Sebuah foto tanda terima pungutan uang gedung Rp 1,5 juta per siswa SMKN 1 Jombang viral di media sosial. Postingan itu memicu polemik lantaran dianggap janggal dan menuai banyak komentar dari warganet.
Pihak sekolah pun buka suara dan menjelaskan bahwa pungutan tersebut merupakan hasil kesepakatan bersama dengan komite sekolah serta wali murid. Namun, perdebatan tak terhindarkan karena sebagian warganet menilai hal itu bertentangan dengan kebijakan pendidikan gratis.
Berikut sejumlah fakta terkait polemik pungutan di SMKN 1 Jombang:
SCROLL TO CONTINUE WITH CONTENT
1. Pungutan Viral di Media Sosial
Unggahan tanda terima pembayaran Rp 1,5 juta yang diklaim sebagai uang gedung SMKN 1 Jombang viral setelah diposting akun Instagram @brorondm. Postingan tersebut mendapat ribuan like, ratusan komentar, dan dibagikan puluhan kali oleh warganet yang ikut mengkritisi.
"Tanda terima tidak ada nama sekolah, tidak ada stempel, tidak ada ttd. Begitu liciknya kah para pendidik anak kita atau ini hanyalah hoax dari alam ghoib?" tulis akun @brorondm.
2. Warganet Soroti Bukti Pembayaran
Bukti pembayaran yang beredar justru makin memancing kritik karena dianggap tidak jelas dan tidak resmi. Tanda terima itu dinilai janggal lantaran tanpa kop sekolah, tanpa stempel, serta nominal ditulis dengan singkatan yang dianggap mencurigakan.
"Kalau setau saya, bukannya Jatim sudah seharusnya tidak ada biaya seperti uang gedung dan SPP atau sejenisnya yaa? Tapi ini ternyata masih ada pak bro.. dan yang bikin saya jengkel, tanda terimanya sangat ngga jelas," tulis salah satu komentar warganet.
3. Pihak Sekolah Sebut Hasil Kesepakatan
Humas SMKN 1 Jombang, Zainuri, menyatakan pungutan itu merupakan hasil rapat bersama komite dan wali murid.
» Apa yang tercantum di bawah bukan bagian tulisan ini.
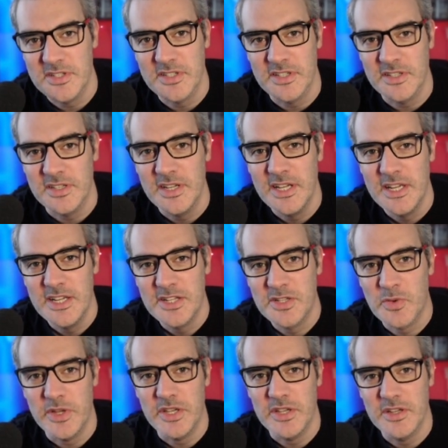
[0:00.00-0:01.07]
and
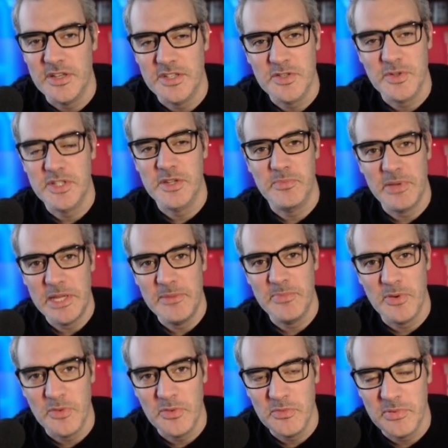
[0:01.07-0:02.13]
Twitter people,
Dalam rapat tersebut disepakati ada kontribusi komite sebesar Rp 1,5 juta sekali bayar dan partisipasi pendidikan atau SPP Rp 100 ribu per bulan.
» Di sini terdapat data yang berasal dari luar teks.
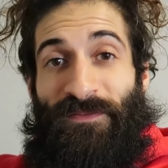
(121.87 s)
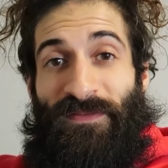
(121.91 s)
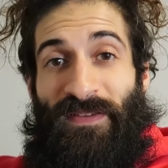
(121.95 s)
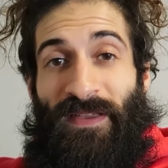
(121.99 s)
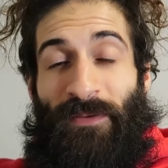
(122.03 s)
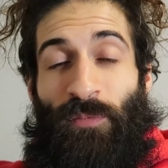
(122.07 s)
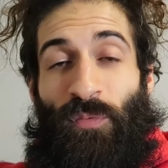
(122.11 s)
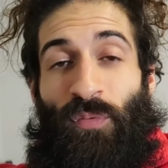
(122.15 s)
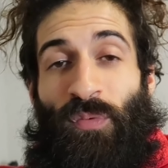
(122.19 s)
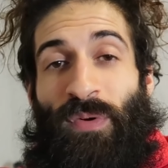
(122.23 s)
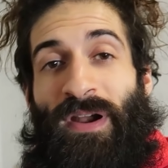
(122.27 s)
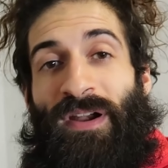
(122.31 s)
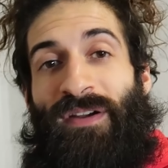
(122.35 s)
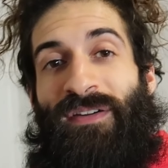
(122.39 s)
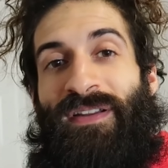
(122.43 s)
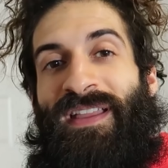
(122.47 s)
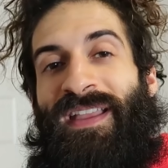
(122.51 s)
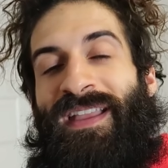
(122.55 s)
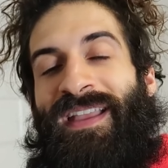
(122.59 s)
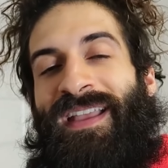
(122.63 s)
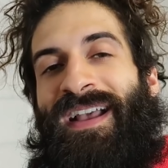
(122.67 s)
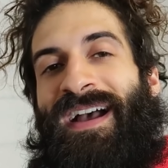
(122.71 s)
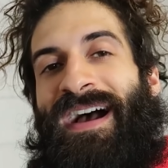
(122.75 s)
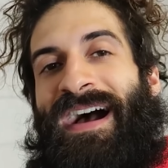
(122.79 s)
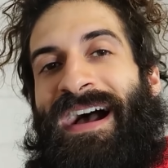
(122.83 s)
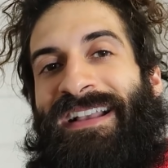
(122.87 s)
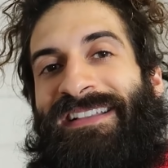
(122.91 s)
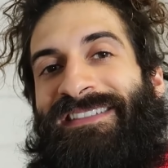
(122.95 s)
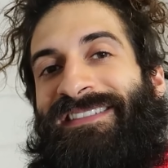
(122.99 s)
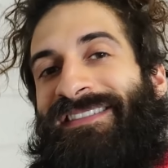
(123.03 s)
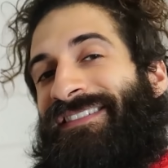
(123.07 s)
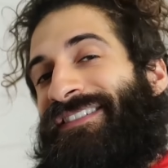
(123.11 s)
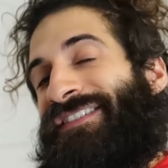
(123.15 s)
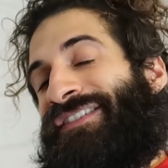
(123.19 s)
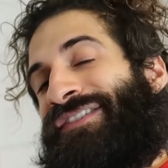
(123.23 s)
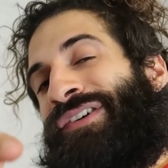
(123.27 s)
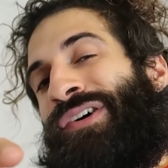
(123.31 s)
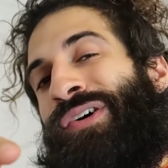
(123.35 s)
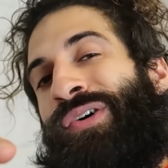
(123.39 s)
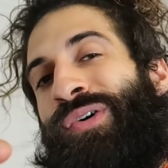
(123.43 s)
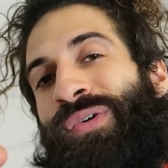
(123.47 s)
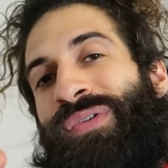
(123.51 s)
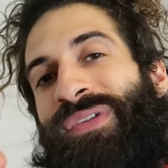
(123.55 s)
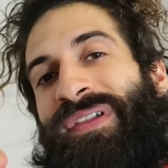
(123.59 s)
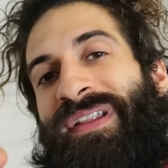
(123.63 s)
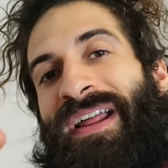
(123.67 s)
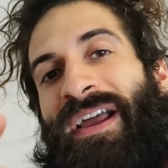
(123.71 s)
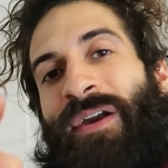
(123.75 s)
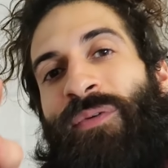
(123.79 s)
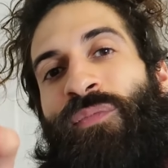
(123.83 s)
of February, I set a
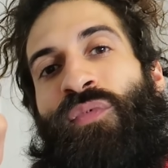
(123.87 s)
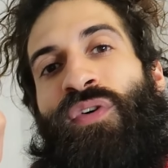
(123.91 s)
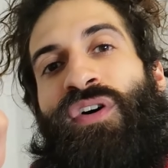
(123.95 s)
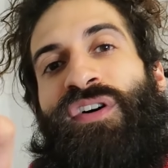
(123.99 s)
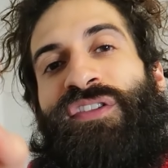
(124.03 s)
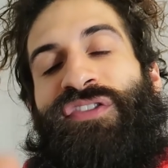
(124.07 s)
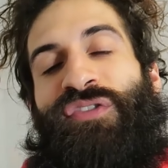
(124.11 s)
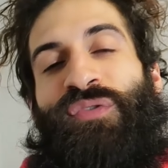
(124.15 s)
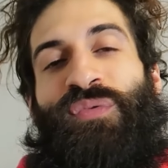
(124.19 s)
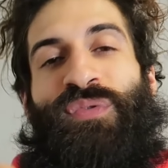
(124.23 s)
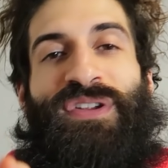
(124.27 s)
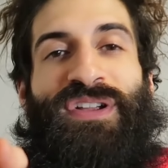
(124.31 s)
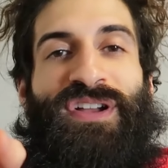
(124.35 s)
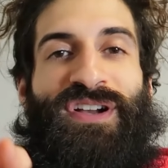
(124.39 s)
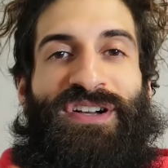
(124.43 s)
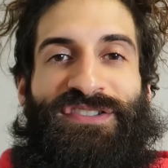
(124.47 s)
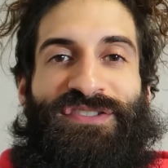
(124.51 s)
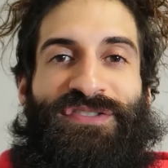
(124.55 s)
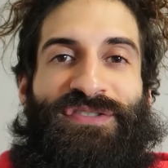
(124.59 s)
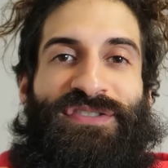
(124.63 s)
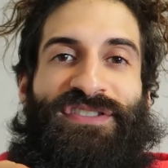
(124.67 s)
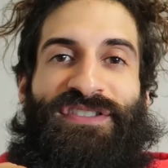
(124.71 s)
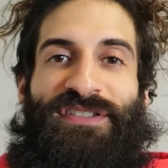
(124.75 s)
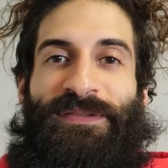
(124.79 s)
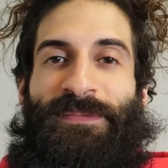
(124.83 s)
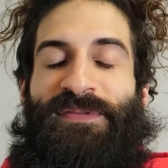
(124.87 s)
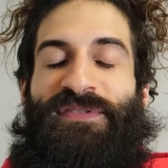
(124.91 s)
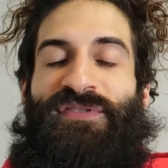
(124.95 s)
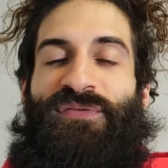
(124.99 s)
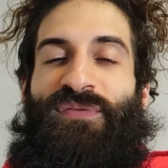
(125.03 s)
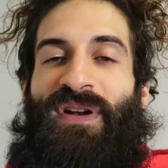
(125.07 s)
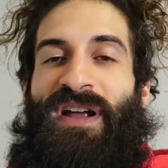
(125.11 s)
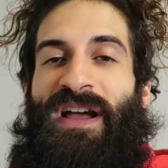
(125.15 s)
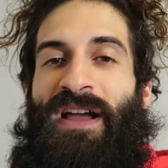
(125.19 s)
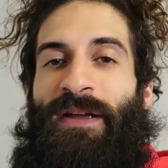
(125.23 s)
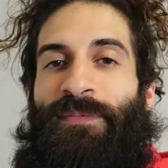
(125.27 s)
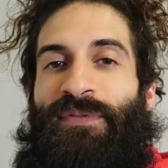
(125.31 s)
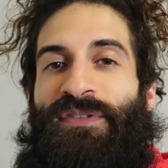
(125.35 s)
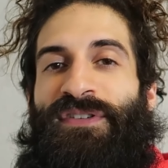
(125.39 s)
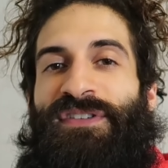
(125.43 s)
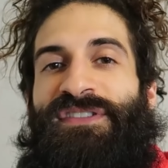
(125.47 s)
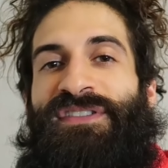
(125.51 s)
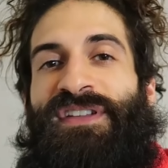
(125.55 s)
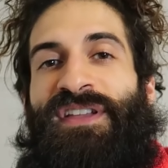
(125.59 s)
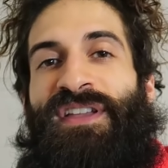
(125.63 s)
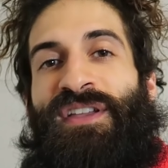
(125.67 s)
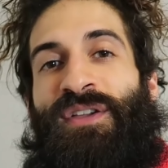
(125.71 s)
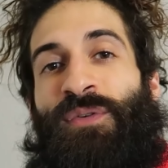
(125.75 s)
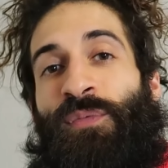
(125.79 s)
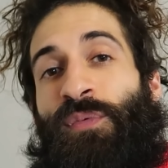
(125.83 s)
goal that I want 300
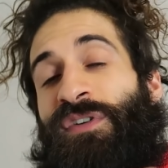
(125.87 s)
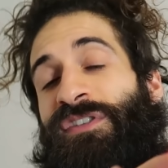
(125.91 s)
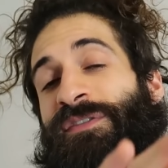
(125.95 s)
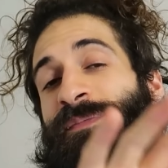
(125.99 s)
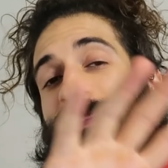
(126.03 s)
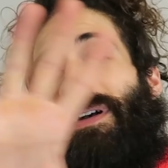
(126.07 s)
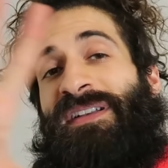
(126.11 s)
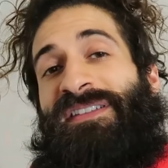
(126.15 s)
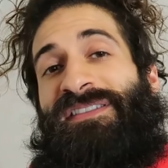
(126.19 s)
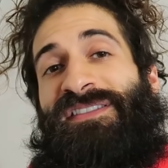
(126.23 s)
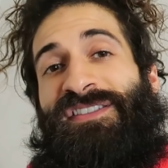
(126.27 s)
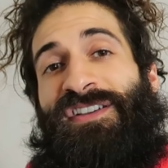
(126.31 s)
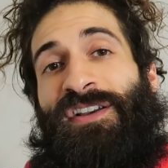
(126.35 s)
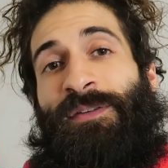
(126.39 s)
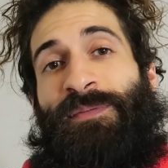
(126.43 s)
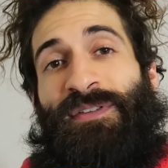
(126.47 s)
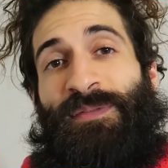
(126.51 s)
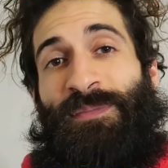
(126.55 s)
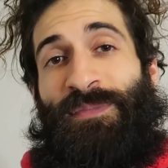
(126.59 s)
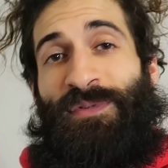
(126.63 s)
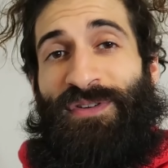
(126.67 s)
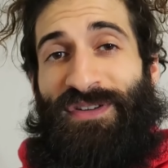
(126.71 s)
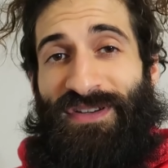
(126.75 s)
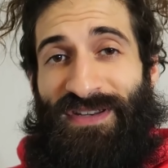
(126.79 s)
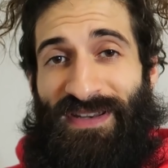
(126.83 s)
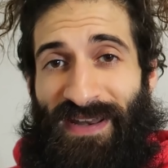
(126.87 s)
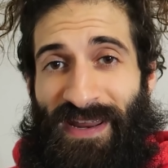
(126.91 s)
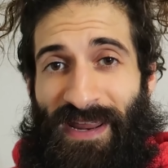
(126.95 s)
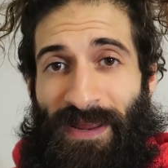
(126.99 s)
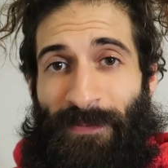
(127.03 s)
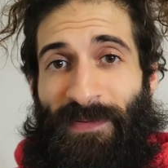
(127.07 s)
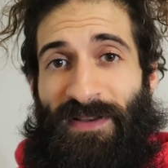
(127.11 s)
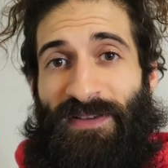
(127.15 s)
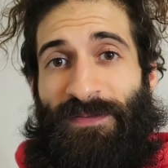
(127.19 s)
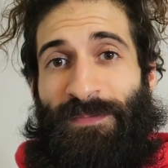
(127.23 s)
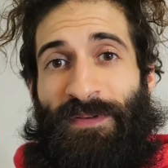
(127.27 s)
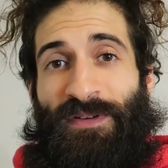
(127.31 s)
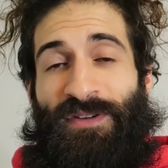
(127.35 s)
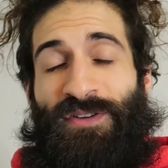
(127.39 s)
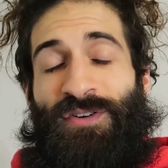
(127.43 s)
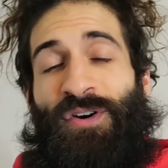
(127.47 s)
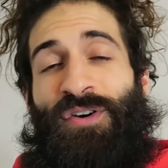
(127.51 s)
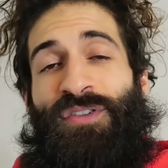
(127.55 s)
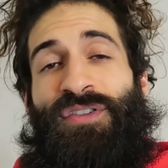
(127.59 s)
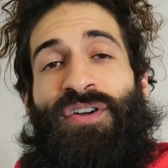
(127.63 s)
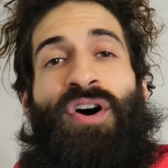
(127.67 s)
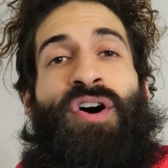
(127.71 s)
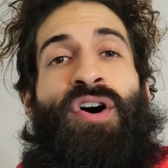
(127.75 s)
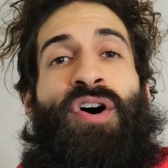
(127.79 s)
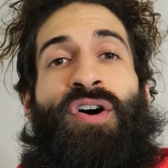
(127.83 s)
subscribers, which my sub community name has been
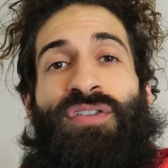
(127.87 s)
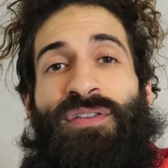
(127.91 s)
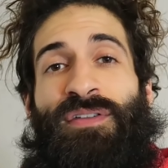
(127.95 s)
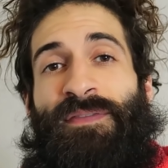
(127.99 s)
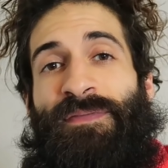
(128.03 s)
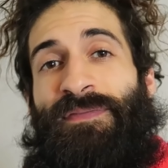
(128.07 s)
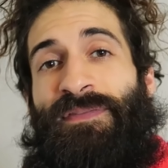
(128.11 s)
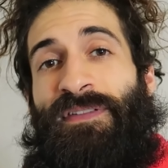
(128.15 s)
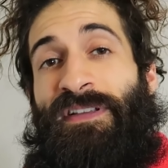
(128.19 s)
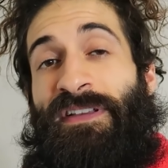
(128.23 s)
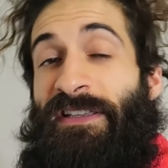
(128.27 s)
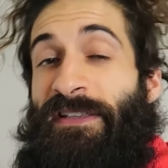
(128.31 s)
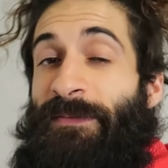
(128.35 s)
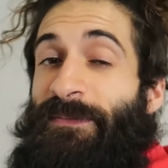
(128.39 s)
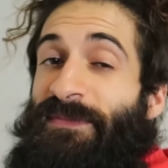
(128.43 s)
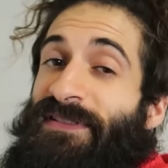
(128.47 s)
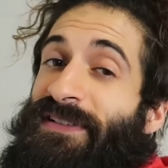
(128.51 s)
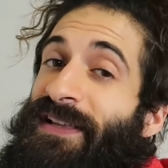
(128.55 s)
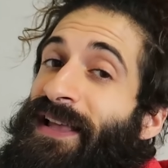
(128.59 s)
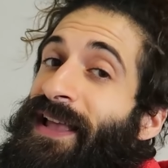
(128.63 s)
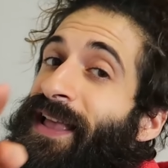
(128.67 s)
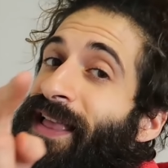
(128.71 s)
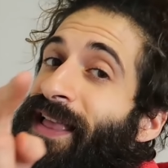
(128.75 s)
called the Hall of Flames.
"Kesepakatan itu ada berita acaranya," kata Zainuri.
4. Dana yang Terkumpul Bisa Capai Rp 918 Juta
Jumlah siswa kelas X di SMKN 1 Jombang mencapai 612 anak sehingga bila seluruh orang tua membayar, dana yang terkumpul bisa mencapai Rp 918 juta. Namun, Zainuri menegaskan tidak semua wajib membayar karena ada jalur afirmasi keluarga tidak mampu dan keringanan untuk yang mengajukan permohonan.
"Itu pun tidak mengikat. Siswa yang masuknya lewat jalur afirmasi keluarga tidak mampu tidak dikenakan seperti itu," terang Zainuri.
5. Dana Dikelola Komite Sekolah
Meski disebut kontribusi komite, pembayaran dilakukan melalui loket sekolah dan diserahkan kepada bendahara komite. Penggunaan dana pun harus berdasarkan persetujuan bendahara dengan payung hukum berupa MoU antara sekolah dan komite.
"Setiap pengeluaran kami harus disetujui bendahara komite. Ada MoU (nota kesepahaman) antara sekolah dengan komite," jelasnya.
6. Dipakai untuk Bangun Fasilitas Sekolah
Uang gedung dipakai membiayai pembangunan fasilitas sekolah yang tidak bisa dibiayai BOS atau BPOPP. Rencana penggunaan dana meliputi pembangunan atap lapangan basket, joging track, hingga perbaikan parkir siswa dan guru.
"Itu tidak tercover dari BOS maupun BPOPP," kata Zainuri.
7. SPP untuk Kegiatan di Luar BOS dan BPOPP
Selain uang gedung, orang tua siswa dibebankan partisipasi pendidikan Rp 100 ribu per bulan. Dana ini digunakan untuk honor tenaga honorer, pelatih, dan akomodasi pendamping ketika siswa mengikuti lomba.
"Setahu kami tidak ada larangan (dari Dinas Pendidikan Jatim) selama tidak mengikat atau memaksa," tandasnya.